▶ YOUR ASSIGNMENT
Retype the line with "(0.90 s to 1.80 s)" exactly. Then retype every line after it through the end of the entries below, and nothing more, leaving out pictures.

(Stored data entries)
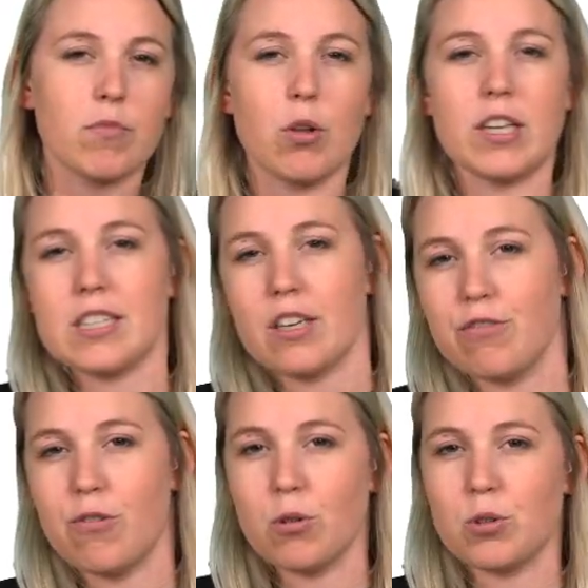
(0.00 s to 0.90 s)
or let's say
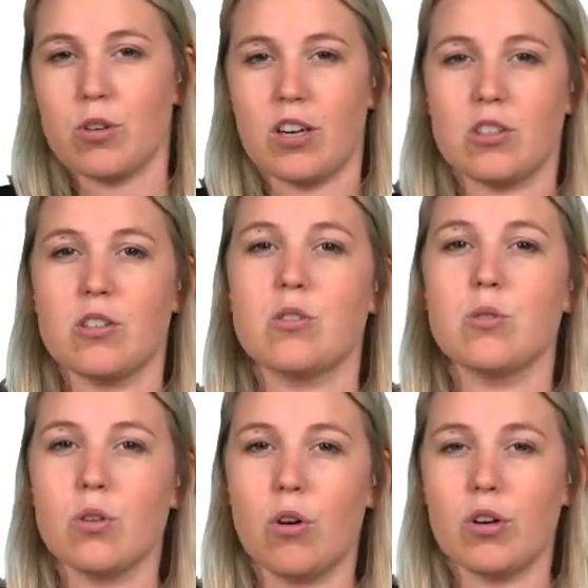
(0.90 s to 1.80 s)
four structures to
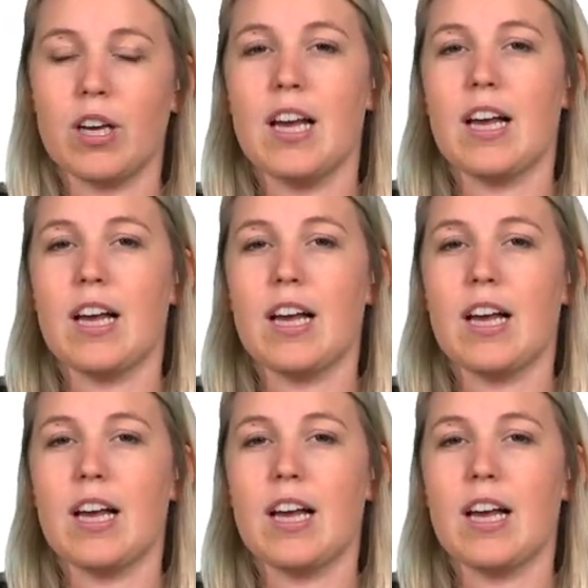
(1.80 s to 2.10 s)
talk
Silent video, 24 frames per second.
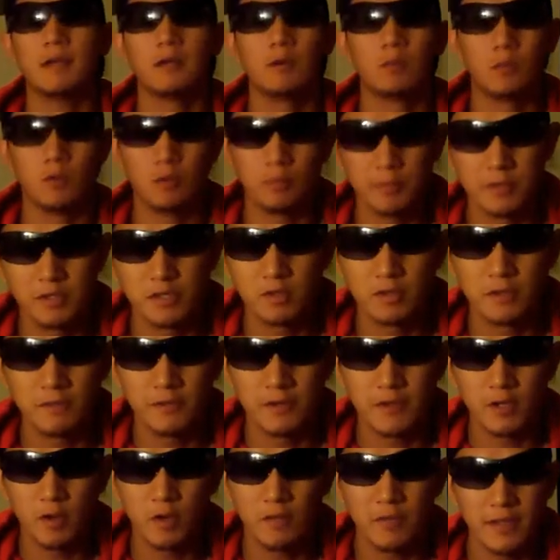I will be doing a
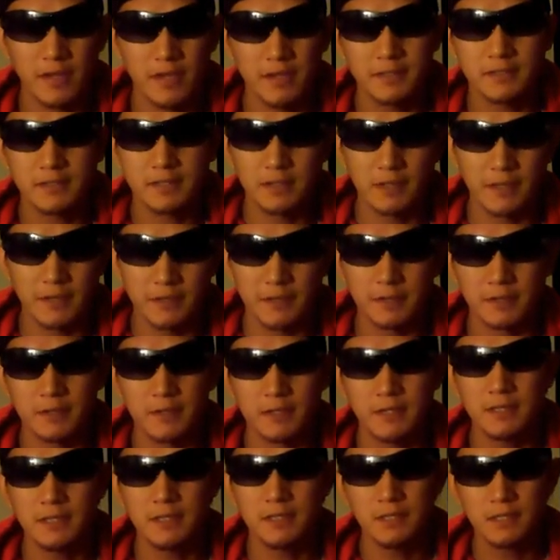video on that later
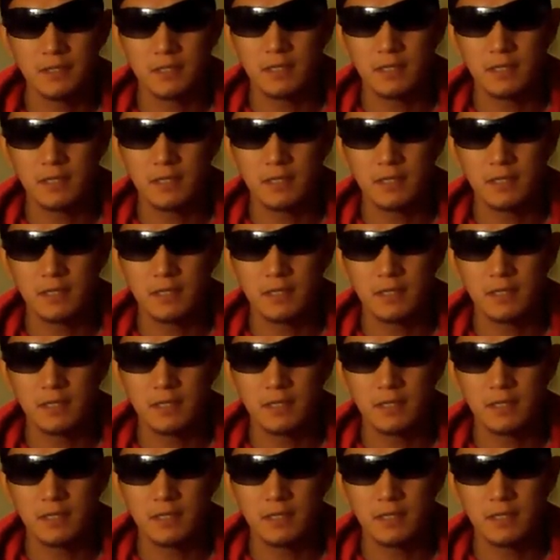on.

▶ EXERCISE ANSWER
(0.90 s to 1.80 s)
four structures to
(1.80 s to 2.10 s)
talk
Silent video, 24 frames per second.
I will be doing a
video on that later
on.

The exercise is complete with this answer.